In response to drivers’ concerns over restart rules and the ostensible growing tendency of drivers to break them, NASCAR announced this week a doubling of the length of the restart zones.
In feet, the length of the restart zone has been set at two times pit road speed. At Dover, where pit road speed is 35 mph, the restart zone measured 70 feet. Now it’s 140 feet, and most drivers felt the expansion will restore, appropriately, some of the advantage the race leader should have.

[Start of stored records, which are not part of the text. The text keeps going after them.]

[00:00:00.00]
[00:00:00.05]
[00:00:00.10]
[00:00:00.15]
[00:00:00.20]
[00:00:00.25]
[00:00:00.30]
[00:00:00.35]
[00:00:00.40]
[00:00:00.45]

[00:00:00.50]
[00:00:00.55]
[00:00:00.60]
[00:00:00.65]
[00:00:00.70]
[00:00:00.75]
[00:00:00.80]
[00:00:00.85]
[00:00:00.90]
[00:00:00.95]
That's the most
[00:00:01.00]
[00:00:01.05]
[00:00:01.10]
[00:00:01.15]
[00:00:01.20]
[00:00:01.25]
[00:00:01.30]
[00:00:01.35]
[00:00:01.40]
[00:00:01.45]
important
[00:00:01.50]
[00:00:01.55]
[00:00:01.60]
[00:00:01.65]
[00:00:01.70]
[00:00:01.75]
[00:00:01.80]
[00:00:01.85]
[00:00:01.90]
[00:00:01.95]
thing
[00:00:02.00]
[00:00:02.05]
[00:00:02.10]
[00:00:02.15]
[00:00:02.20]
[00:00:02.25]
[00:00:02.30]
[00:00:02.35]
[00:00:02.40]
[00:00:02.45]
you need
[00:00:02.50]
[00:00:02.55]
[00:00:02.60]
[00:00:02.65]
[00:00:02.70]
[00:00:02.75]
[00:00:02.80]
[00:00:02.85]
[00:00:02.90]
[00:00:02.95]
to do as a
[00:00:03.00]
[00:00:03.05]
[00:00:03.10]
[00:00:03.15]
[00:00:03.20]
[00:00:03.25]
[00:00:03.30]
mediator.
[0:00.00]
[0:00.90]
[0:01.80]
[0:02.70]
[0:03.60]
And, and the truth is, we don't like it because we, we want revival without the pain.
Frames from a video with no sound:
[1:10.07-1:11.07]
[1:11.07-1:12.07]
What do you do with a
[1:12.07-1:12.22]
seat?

“To lengthen that box, I think is a great move,” said six-time Sprint Cup champion Jimmie Johnson. “I’m hopeful that they lengthen the box and bring it closer to the start/finish line. I think it will slow down some of the three- and four-wide into Turn 1 scenarios we have had. It will be less distance to get speed built up closer to the start/finish line and I think we will maybe control that space a little bit better.
“We should have better side-by-side restarts, which is what everybody is after. And then, obviously, the goal here is to give control back to the guy that has earned it – to the leader. That’s what happens, and I’m in favor of it. It’s a good call, and I am excited to see how it plays out.”
Team Penske driver Joey Logano, whose teammate, Brad Keselowski, was penalized for jumping a restart last Sunday at New Hampshire, approved of the rule change.
“This doesn’t seem like anything that’s crazy, out-of-the-box, to me, as far as the rules change,” Logano said. “I remember growing up racing short tracks and stuff, and you could hit the gas in Turn 3 and go whenever you want. I feel like this kind of opens the box, which is good. There’s going to be plenty of gamesmanship still, and I think NASCAR has also set the precedent with what they did last week and enforcing the rule.
“That’s something they need to continue doing. It’s not just having it happen one time and then scare us, and then don’t do anything about it for the next three weeks. They finally put their foot down last week on what we can and can’t do, and that rule needs to be consistent and make sure that, when they see something, they make the same call and be consistent with that.”